The London-based company, which suffered significant losses in 2010 as it expanded to new markets, has grown rapidly in the United States. Worldwide, it now has well north of the 2 million paid subscriber number that Chief Executive Daniel Ek revealed last month, these people said.
Digital music subscription services are hoping to pick up the slack of lost CD sales for the music business by offering large libraries of songs for an-all-you-can-eat monthly fee by streaming songs over computers, mobile devices and more recently in cars.
To date, digital music has been dominated by Apple Inc's iTunes Music Store which sells songs and albums on a download basis.
Also driving momentum for Spotify is its integration with Facebook which launched on September 22 at the social network's developer conference.
Spotify has benefited from effectively being the default music service on Facebook, which has 800 million users.
A Spotify spokeswoman declined to comment.
Every time a Facebook user clicks on the new Music app tab on their home page they are connected to songs shared by their friends through Spotify. While music services including Rdio and MOG have also been integrated into Facebook, they do not have the valuable default status.
Spotify is partly backed by digital entrepreneur Parker, who made his name as a supporter of the original Napster music service before becoming a backer of Facebook.
The key challenge for digital music start-up companies like Spotify has been how to convert users of their free service or free trial to become paying subscribers.

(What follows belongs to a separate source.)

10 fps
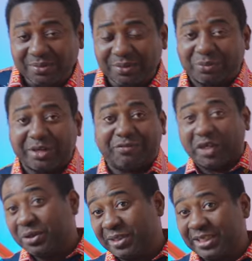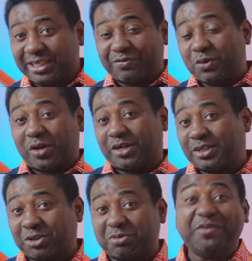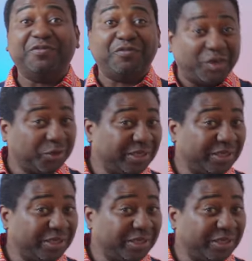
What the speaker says: review it. If you want us to review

The need to ramp up subscriber revenue as quickly as possible is important for these businesses as they have to pay large fixed costs to license music from labels.
Spotify previously had indicated a conversion rate of around 10 percent in Europe but has not updated the data recently.
The digital music subscription market has been slow to grow so far. Rhapsody, the U.S. market leader, has 800,000 users after 10 years of being in business. But it is expected to grow to around 1.2 million after it snapped up Napster from Best Buy Co for an undisclosed sum earlier this month.